Data
compression is one of the most appreciated features of SQL Server. However, many
of us overlook the benefits of data compression in terms of storage and query performance.
If applied correctly, we could have save up to 30% disk space and speed up the
query by at least 10 times. Although, there will be a penalty of 2% to 5% of
increased CPU usage while compressing or decompressing pages, the gain is far
more significant than adding some negligible processor usage.
Data Compression Setting:
Data
compression is a feature of Enterprise Edition only and there is no any specific
or particular server or database wide setting that can be turned on to
implement the feature either server wide or on a per database basis. I think that
the folks at Microsoft should consider implementing database compression feature
settings at a database level so that we can use this feature more effectively.
What to compress?
Data
compression needs to be applied individually on a per table or index basis and
it can be applied to a heap table, clustered index, non-clustered index,
indexed view, columnstore table and an index. For example, a clustered index
table might have four non-clustered indexes and one nonclustered columnstore
index. Thus you can have “PAGE” level compression on the clustered index, “ROW”
level compression on the nonclustered indexes, “PAGE” level compression on the
nonclustered indexes and “COLUMNSTORE_ARCHIVE” on a nonclustered columnstore
index.
Figure#1: Different data compression settings on a table:
Some Good Points from MSDN:
1. Enabling compression can
cause query plans to change because the data is stored using a different number
of pages and number of rows per page.
2. Compression does not affect
backup and restore.
3. Compression does not affect
log shipping.
4. Compression has some affect and
consideration on replication.
5. Data compression is
incompatible with sparse columns.
6. When data is exported, even
in native format, the data is output in the uncompressed row format.
7. When data is imported, if
the target table has been enabled for compression, the data is converted by the
storage engine into compressed row format.

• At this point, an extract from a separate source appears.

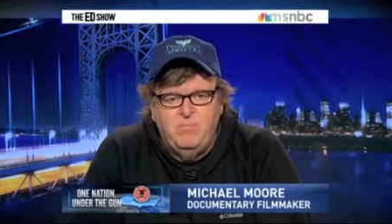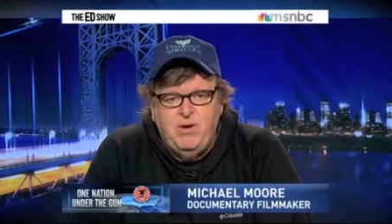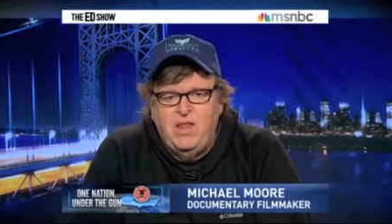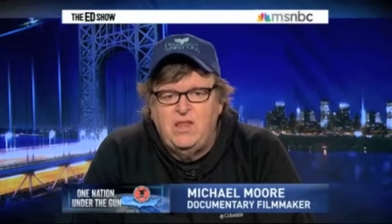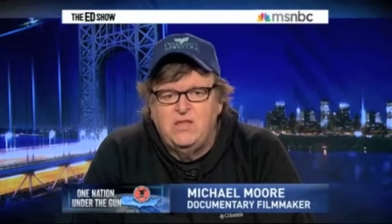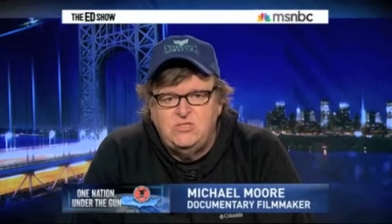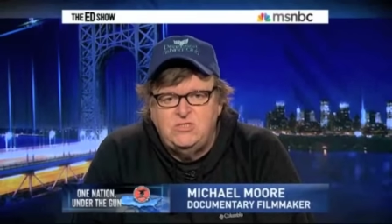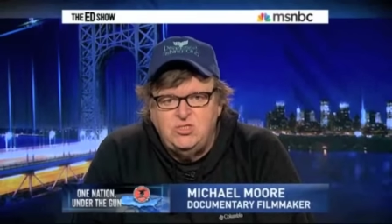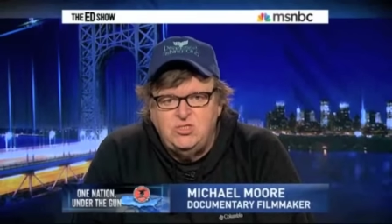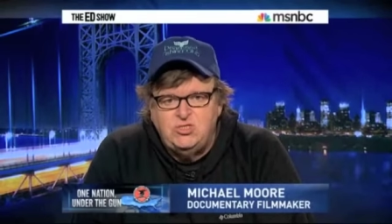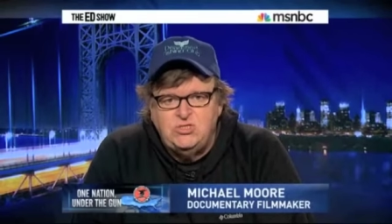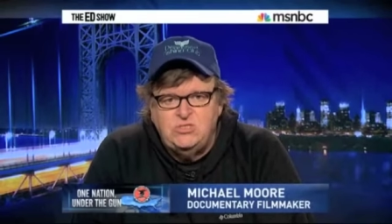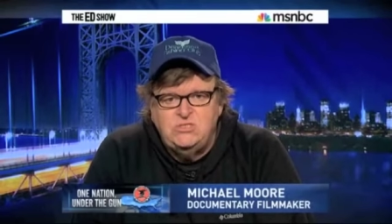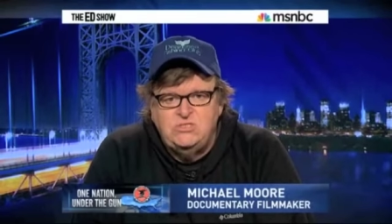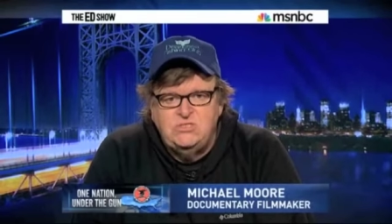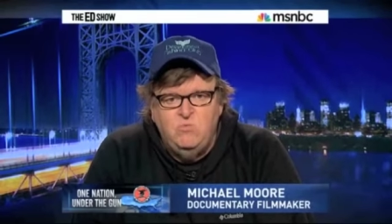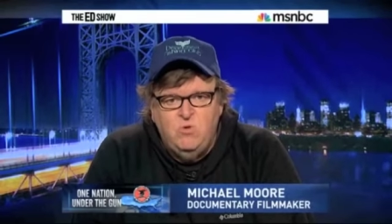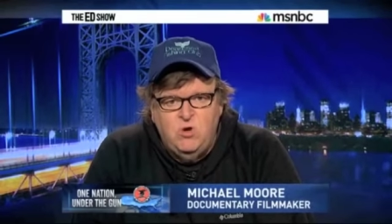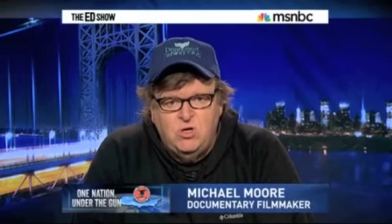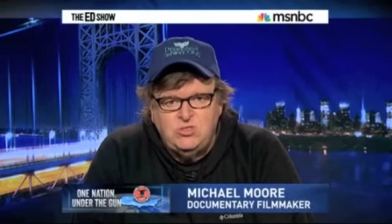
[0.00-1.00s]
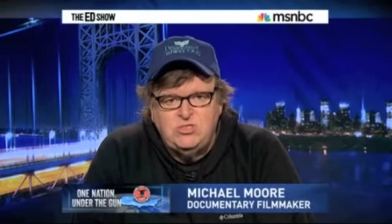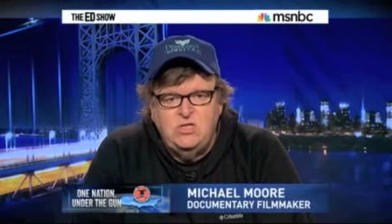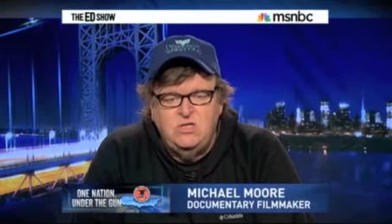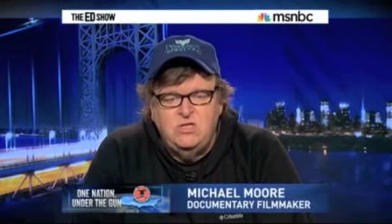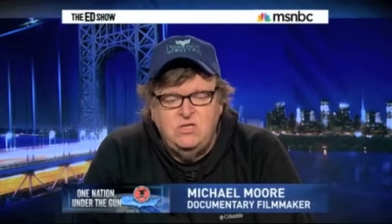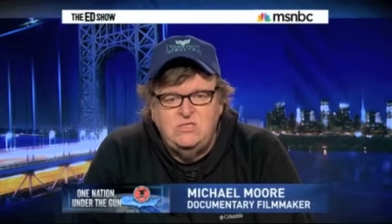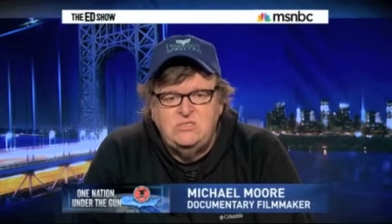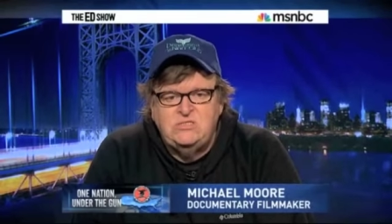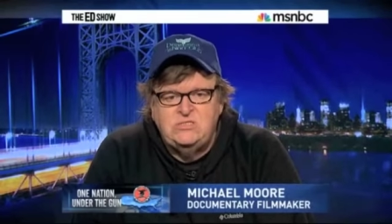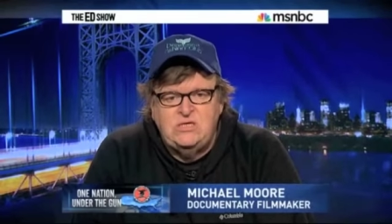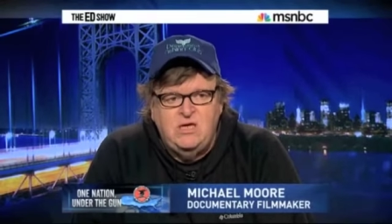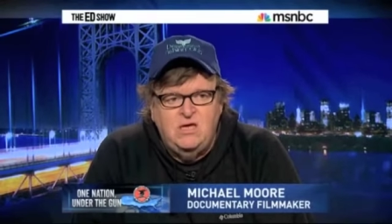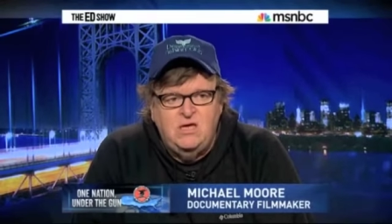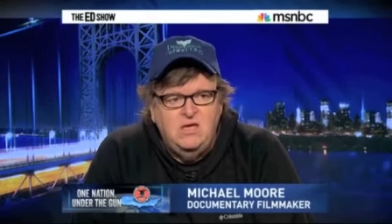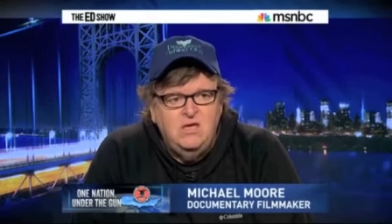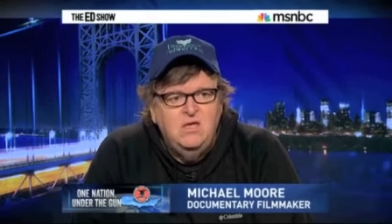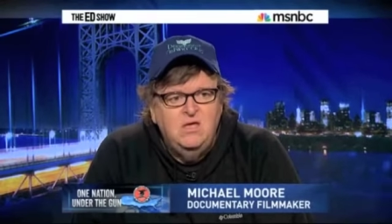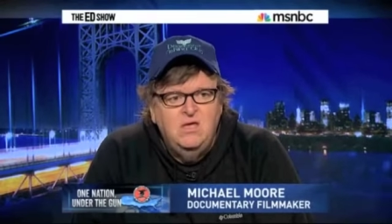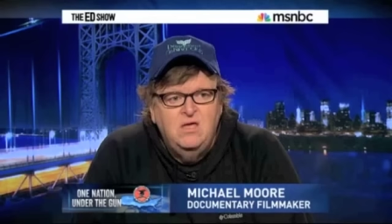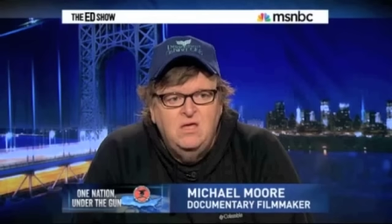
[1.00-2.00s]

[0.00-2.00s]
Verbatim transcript: politicians in Washington D.C.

8. When a clustered index is
dropped, the corresponding heap partitions retain their data compression
setting unless the partitioning scheme is modified. If the partitioning scheme
is changed, all partitions are rebuilt to an uncompressed state.
9. Columnstore tables and
indexes are always stored with columnstore compression. To reduce the size of
columnstore data further, configuring an additional compression called archival
compression can be used. It may slow down the query execution and introduce
high resource utilization.
10. Compression is not available
for system tables.
11. A clustered index or Heap
table can have different types of data compression levels.
12. Regular index settings/options
can be used with clustered or nonclustered indexes.

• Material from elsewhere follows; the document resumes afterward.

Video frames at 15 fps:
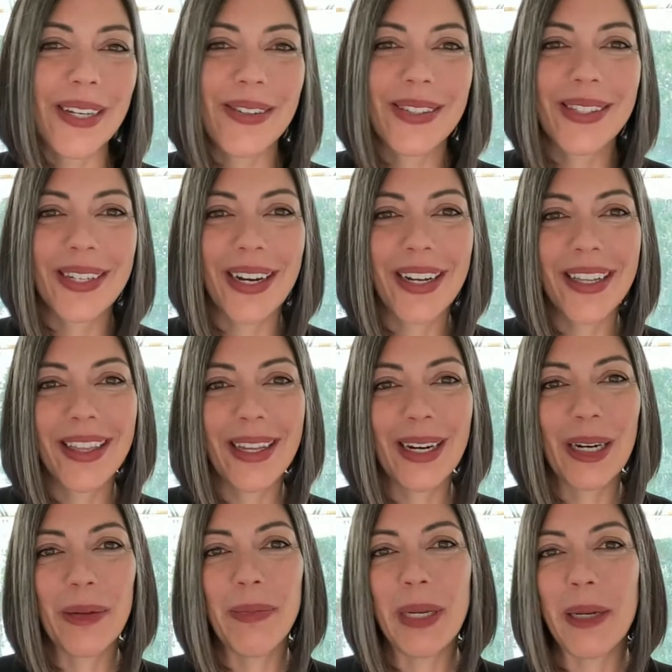I was taught
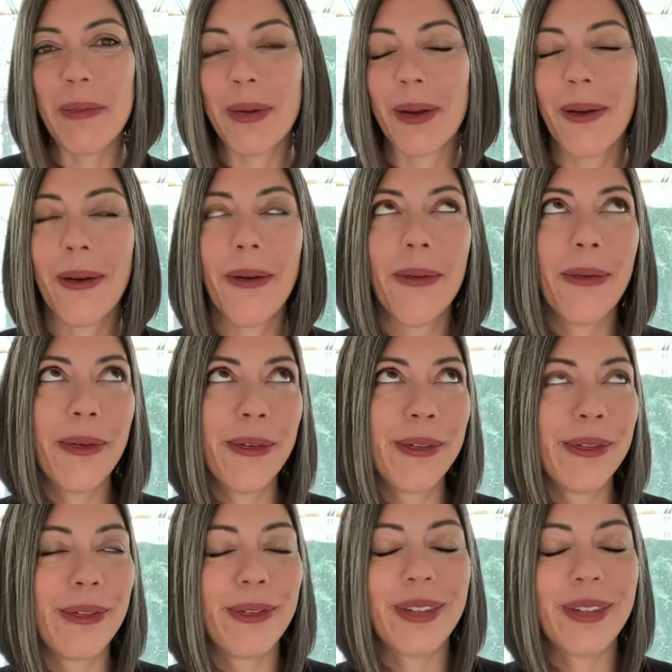therapy, but oof,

13. Clustered or nonclustered
columnstore indexes have fewer index settings.
Script to check data compression
level:
Following
is a handy script to check what has already been compressed and what has not:
/************************************************************
* Check data compression level
************************************************************/
SELECT SCHEMA_NAME(o.schema_id) + '.' + OBJECT_NAME(o.object_id) AS table_name,
o.type_desc,
i.name AS
index_name,
p.data_compression_desc AS
compression_type,
i.type_desc AS
storage_type
FROM sys.partitions p
INNER JOIN sys.objects o
ON p.object_id = o.object_id
JOIN sys.indexes i
ON p.object_id = i.object_id
AND
i.index_id = p.index_id
-- WHERE p.data_compression > 0
-- AND OBJECT_NAME(o.object_id) = 'Address1'
You can also get the similar information by
using my free tool.
Figure#2: Different data compression settings on a table:
Some T-SQL Script to compress
data in a database:
(a) Compress all HEAP in a
database:
/************************************************************
* Data compression on HEAP
************************************************************/
SELECT 'ALTER TABLE [' + SCHEMA_NAME(o.schema_id) + '].[' + o.[name]
+ '] REBUILD PARTITION = ALL WITH (DATA_COMPRESSION = PAGE)'
FROM sys.objects o
JOIN sys.indexes i
ON o.[object_id]
= i.[object_id]
WHERE o.[type_desc] = 'USER_TABLE'
AND i.type_desc IN ('HEAP')
(b) Compress all CLUSTERED index
tables:
/************************************************************
* Data compression on a CLUSTERED index table
and underlying indexes
************************************************************/
SELECT 'ALTER INDEX ALL ON ['
+ SCHEMA_NAME(o.schema_id) + '].[' + o.[name]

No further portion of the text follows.